We were in the UK in July 2014 on a family trip for our daughter’s wedding and the weather was hotter than normal. I was drinking lots of water and kept telling my husband that my mouth felt so dry. We were walking a lot more than usual and I attributed the leg cramps to that (and bought potassium and magnesium supplements). I was having trouble reading maps and thinking clearly–not at all like my usual self. I felt tired but just kept pushing through as much as possible–after all, I was responsible for organizing the trip and keeping track of everyone, right? Somehow I made it through all the festivities but my energy level was low and I feel like I look very tired in the photos–more than the mother-of-the-bride should! After the wedding several of us continued on up to York for some down time before heading home. I felt a bit more rested but not very lively. I was really starting to worry about what was wrong with me. And I remember thinking as I walked down the jetway to board the home-bound plane that I was dying. Guess what? I was!

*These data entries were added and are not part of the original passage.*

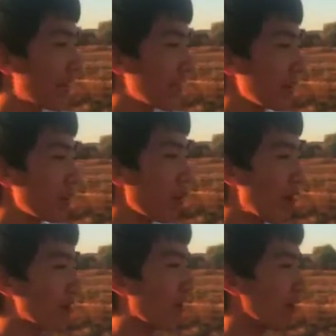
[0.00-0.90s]
Take them away
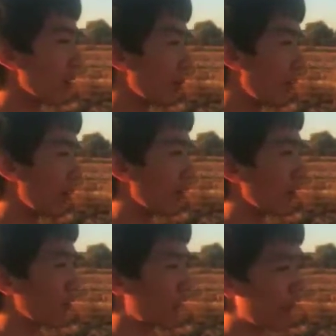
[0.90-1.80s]
and guard them well,
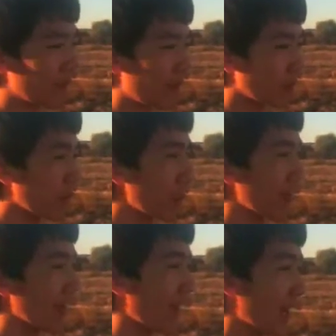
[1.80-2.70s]
for they are but
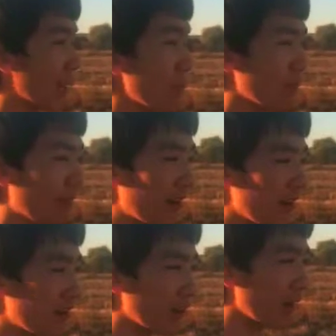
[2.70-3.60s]
women, and even brave
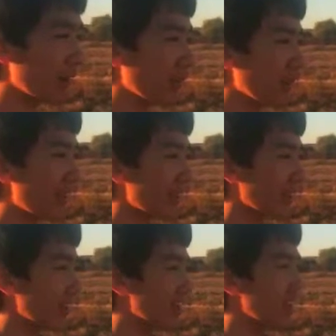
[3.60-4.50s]
men won when they
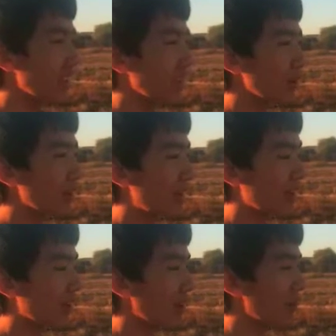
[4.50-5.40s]
see your death
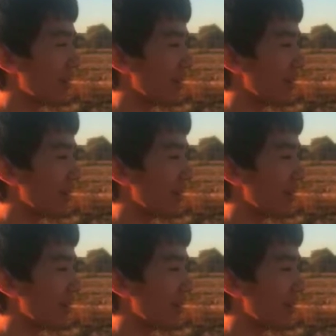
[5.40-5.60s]
come.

When we got home I just felt worse and worse and all of a sudden the pounds just started dropping away. My husband took me to the hospital, later telling me that he thought I was dying of cancer. However, it turned out that I was DKA (A1C of 15 percent) and diagnosed with adult-onset Type 1 diabetes. I felt and looked like a zombie and the nursing staff were all amazed that I had walked into hospital under my own (last bit) of power. I spent the next few days on insulin drips, sleeping or peeing between constant blood glucose checks. When I came to, so to speak, my diabetes education began in earnest. At first I was just plain bewildered and disbelieving. Then the anger and depression broke through, also feelings of shock, betrayal, confusion, hopelessness, and… relief that I was still alive. I was scared to death of giving myself shots but I had to learn in order to go home. Thank goodness the CDE was so patient and understanding!

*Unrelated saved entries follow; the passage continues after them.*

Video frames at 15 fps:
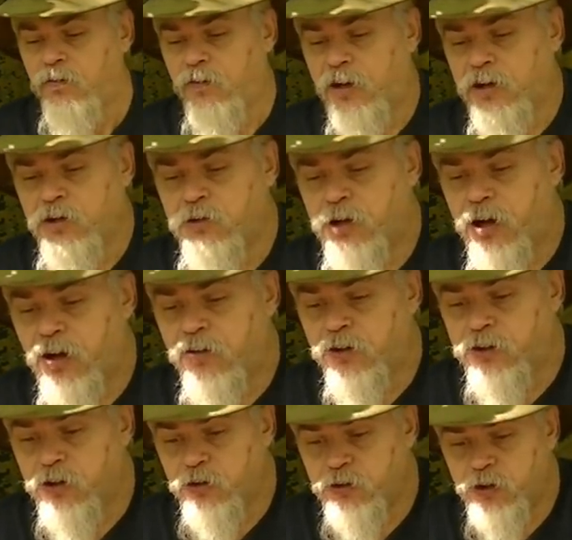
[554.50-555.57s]
Then you cut the
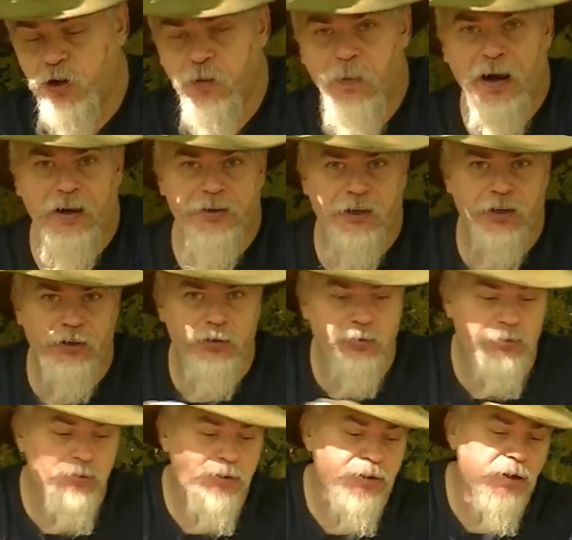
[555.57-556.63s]
two
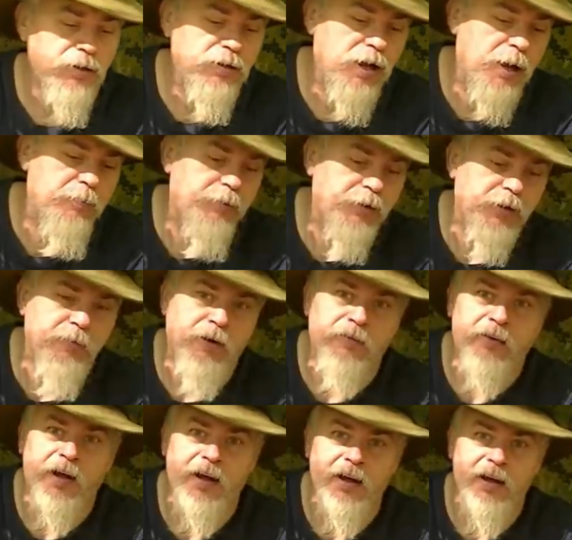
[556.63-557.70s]
2x2s and put them on
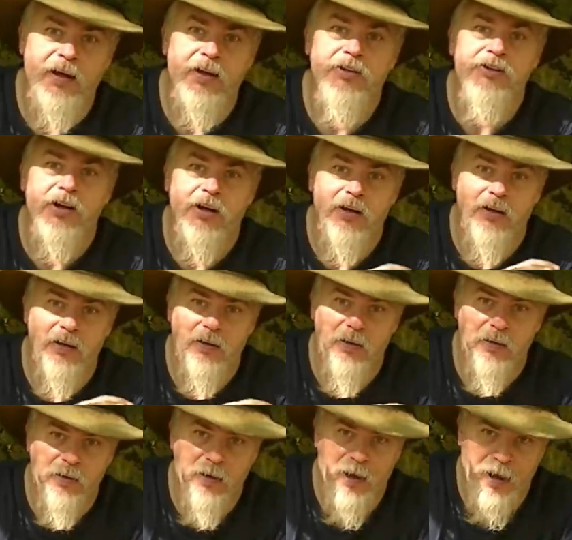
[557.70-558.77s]
the edge
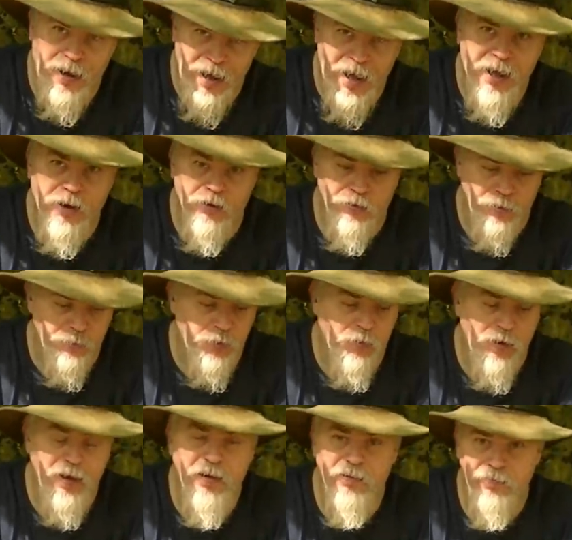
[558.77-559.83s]
and anchor them. Go
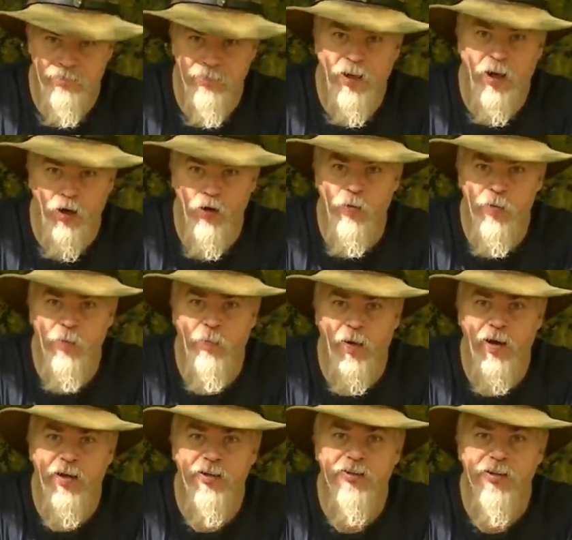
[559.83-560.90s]
ahead and glue them in
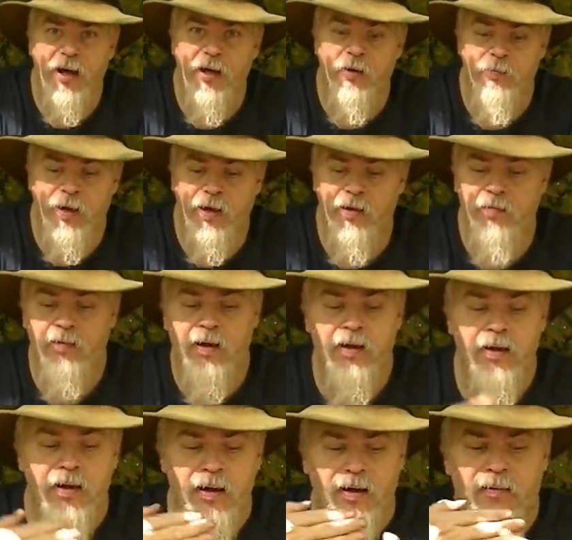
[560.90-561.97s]
place, nail them down.
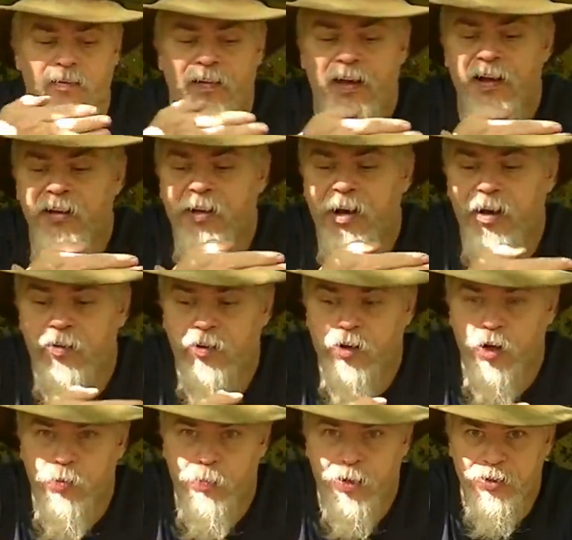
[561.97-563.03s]
Then cut the
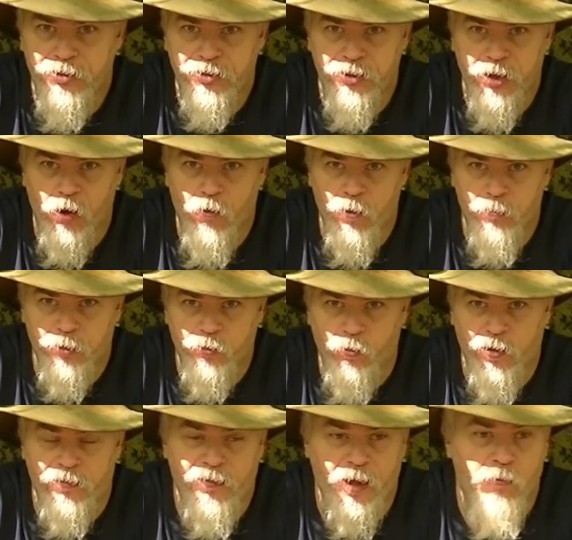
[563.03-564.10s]
two pieces to go in
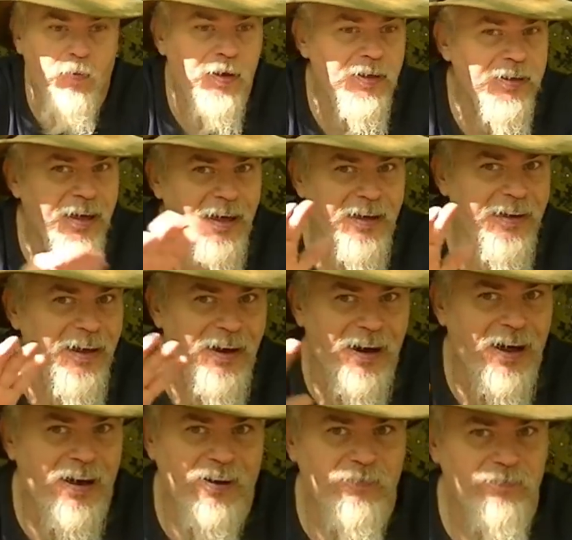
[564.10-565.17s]
between. That way you can't get it
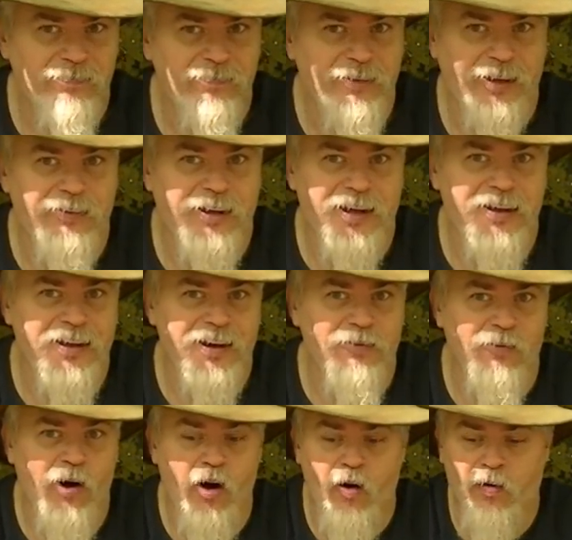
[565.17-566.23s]
out of, you know, can't get it
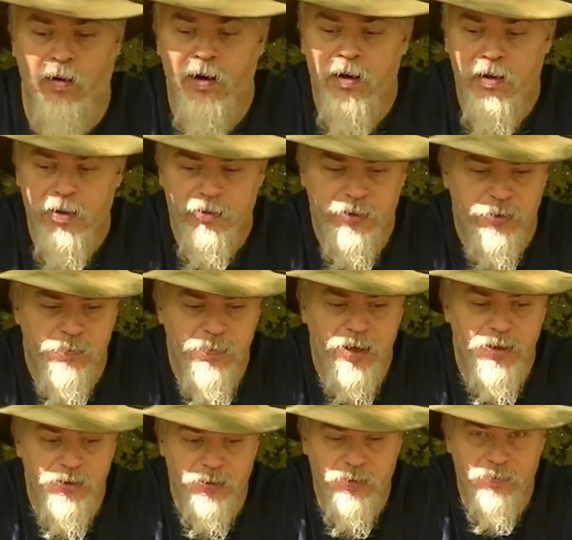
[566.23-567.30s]
wrong. Just
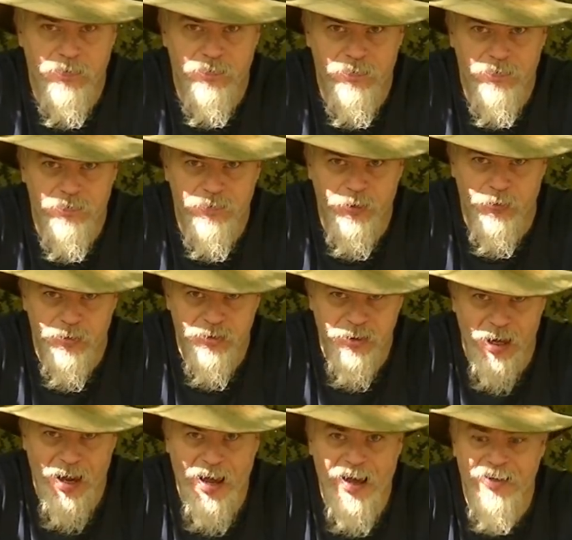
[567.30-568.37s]
measure it so it
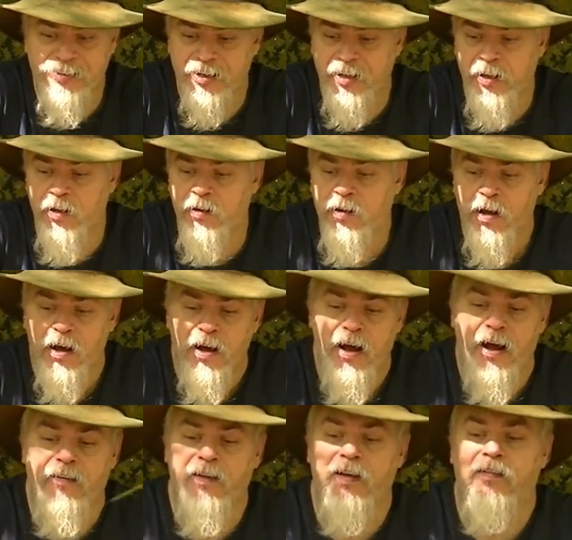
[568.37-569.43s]
slides in,
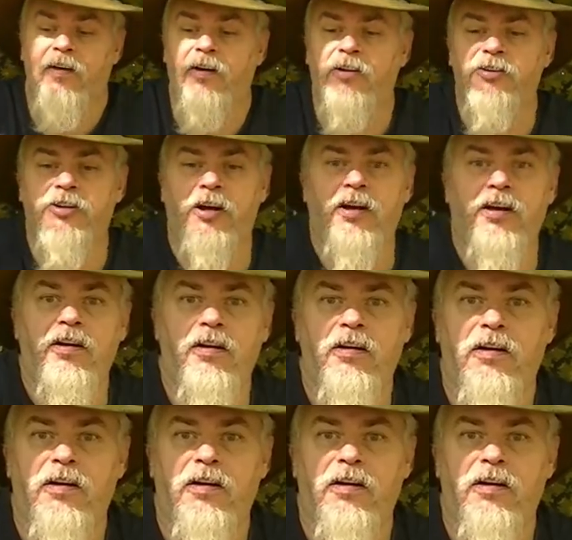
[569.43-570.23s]
and then there's a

Those first few weeks back at home were totally awful. I was exhausted and frail, had only the most basic knowledge of counting carbohydrates, and experienced scary high and low BGs. My vision got worse before it got better and I felt hungry all the time. I cried a lot and felt myself sliding into depression. I felt scared about my future and unable to cope with all the changes. I’m guessing many newly-diagnosed adult T1s work their way through a lot of the same stuff and also feel quite lost and disoriented. Thank goodness for my husband, who was a real trooper and life-saver: he did the shopping, prepared meals, walked with me in the neighborhood to build up strength, drove me to appointments, and listened patiently while I railed against my fate and cried on his shoulder. My friends were also very supportive and worked hard to understand what I was going through, and I drew a lot of comfort from the companionship of my cats (and still do–one is asleep on my lap while I write).

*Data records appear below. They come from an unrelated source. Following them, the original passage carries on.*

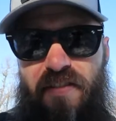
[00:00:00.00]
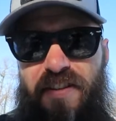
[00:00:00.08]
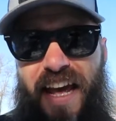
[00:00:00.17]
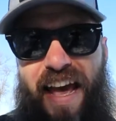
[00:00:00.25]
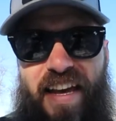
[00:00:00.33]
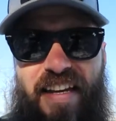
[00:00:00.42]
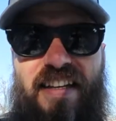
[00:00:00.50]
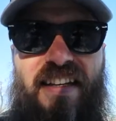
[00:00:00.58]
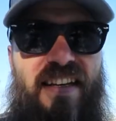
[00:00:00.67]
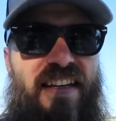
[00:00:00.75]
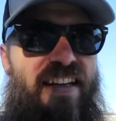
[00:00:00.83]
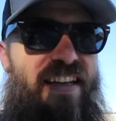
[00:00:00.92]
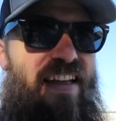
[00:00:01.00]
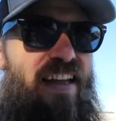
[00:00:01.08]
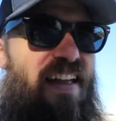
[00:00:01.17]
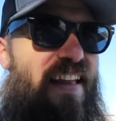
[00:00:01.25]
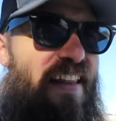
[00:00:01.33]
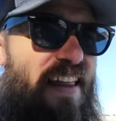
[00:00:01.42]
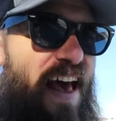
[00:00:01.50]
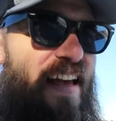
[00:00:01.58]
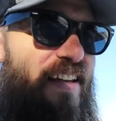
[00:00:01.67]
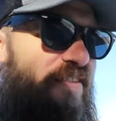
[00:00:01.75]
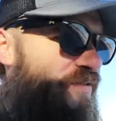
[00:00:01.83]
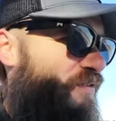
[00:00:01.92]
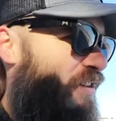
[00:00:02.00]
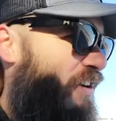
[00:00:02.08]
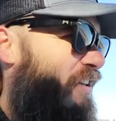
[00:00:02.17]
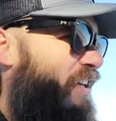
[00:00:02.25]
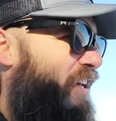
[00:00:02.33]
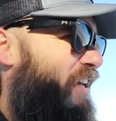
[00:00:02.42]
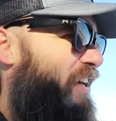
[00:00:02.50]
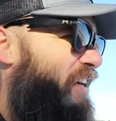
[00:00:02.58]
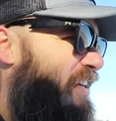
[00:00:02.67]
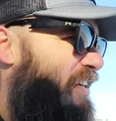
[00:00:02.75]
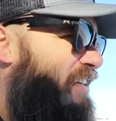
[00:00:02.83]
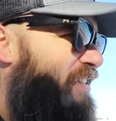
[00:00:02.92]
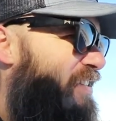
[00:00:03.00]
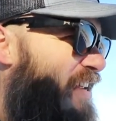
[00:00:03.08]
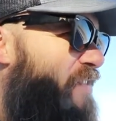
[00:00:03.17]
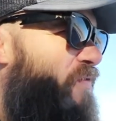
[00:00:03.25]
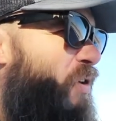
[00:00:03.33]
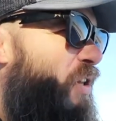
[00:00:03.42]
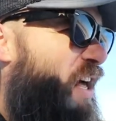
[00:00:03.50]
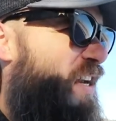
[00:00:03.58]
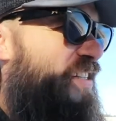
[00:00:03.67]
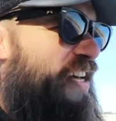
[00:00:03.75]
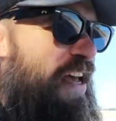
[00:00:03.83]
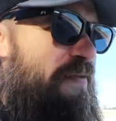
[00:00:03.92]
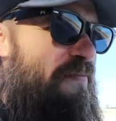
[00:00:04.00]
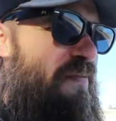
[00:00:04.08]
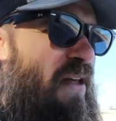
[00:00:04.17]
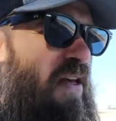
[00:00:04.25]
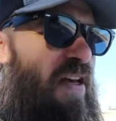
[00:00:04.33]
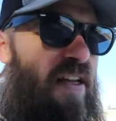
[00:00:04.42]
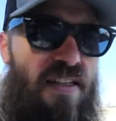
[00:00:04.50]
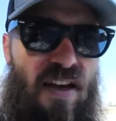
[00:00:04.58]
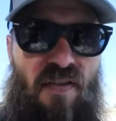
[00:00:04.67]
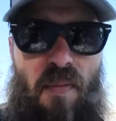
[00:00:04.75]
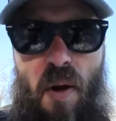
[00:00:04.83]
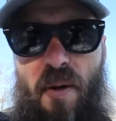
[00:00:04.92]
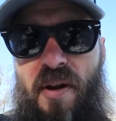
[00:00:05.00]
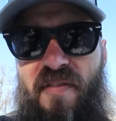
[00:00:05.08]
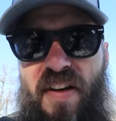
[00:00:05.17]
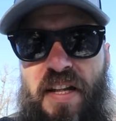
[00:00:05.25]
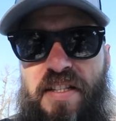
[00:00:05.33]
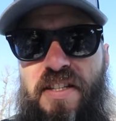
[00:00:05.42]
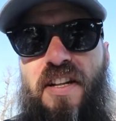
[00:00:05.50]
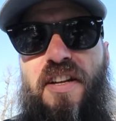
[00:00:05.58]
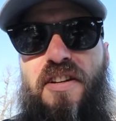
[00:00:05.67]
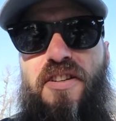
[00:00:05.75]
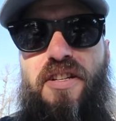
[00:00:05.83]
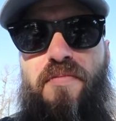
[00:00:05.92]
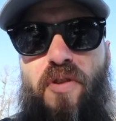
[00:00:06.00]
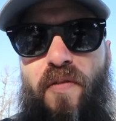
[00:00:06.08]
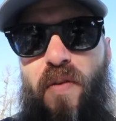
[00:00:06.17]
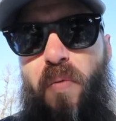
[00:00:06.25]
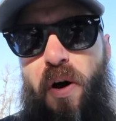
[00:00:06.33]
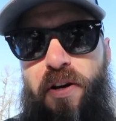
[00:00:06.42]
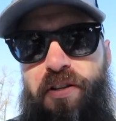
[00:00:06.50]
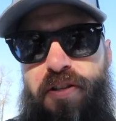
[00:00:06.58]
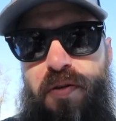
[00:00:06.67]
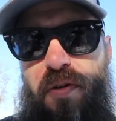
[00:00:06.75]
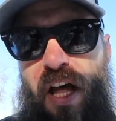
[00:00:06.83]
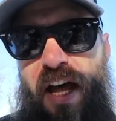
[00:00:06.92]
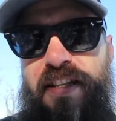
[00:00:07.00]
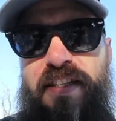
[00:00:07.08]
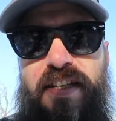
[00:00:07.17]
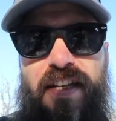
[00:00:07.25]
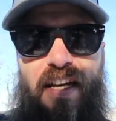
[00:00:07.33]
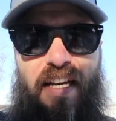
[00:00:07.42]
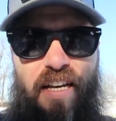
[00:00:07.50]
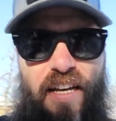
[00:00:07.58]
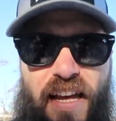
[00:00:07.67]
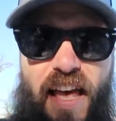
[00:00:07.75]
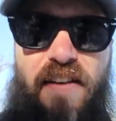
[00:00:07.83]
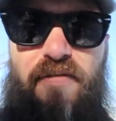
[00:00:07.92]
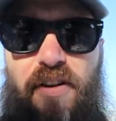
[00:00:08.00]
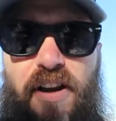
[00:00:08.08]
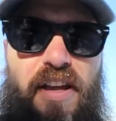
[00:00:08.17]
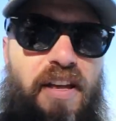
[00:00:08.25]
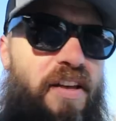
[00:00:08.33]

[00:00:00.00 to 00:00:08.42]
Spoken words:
other day, that can really save you a lot of time to have a permanent fence so that you're just moving one or two lines every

Anyway, I came home from the hospital with prescriptions for Humalog, Lantus, and Metformin. Titrating up to the full dose of Metformin was very unpleasant but as my dose went up, I used less Lantus. I think that my real recovery started a few weeks later when I talked to my CDE about the on-going post-meal spikes, which the sliding scale Humalog boluses didn’t resolve. She talked with my doctor and got me started on meal-time boluses. The members of the ADA online community directed me to “Think Like a Pancreas” and “Using Insulin” and I learned about the importance of timing of my boluses, correcting high BGs, and making basic adjustments for exercise. I learned to test a whole lot more through participating in the diabetes online community (DOC) and also to use other variables, such as time-in-range, in assessing my progress. Getting a Dexcom CGM made a big difference (and I wish I hadn’t waited so long to do so). So overall, I know I am making progress: I handle lows better and have fewer of them ('tho heat and exercise are still rather tricky for me) and I know what to do when I get (mildly) sick. I use my logbook to understand what’s going on when I run either high or low and make notes about my feelings and experiences. I’m learning not to judge myself for hyper-and-hypo events and I sure feel better–and accomplish more–now that I am experiencing more normal glucose levels.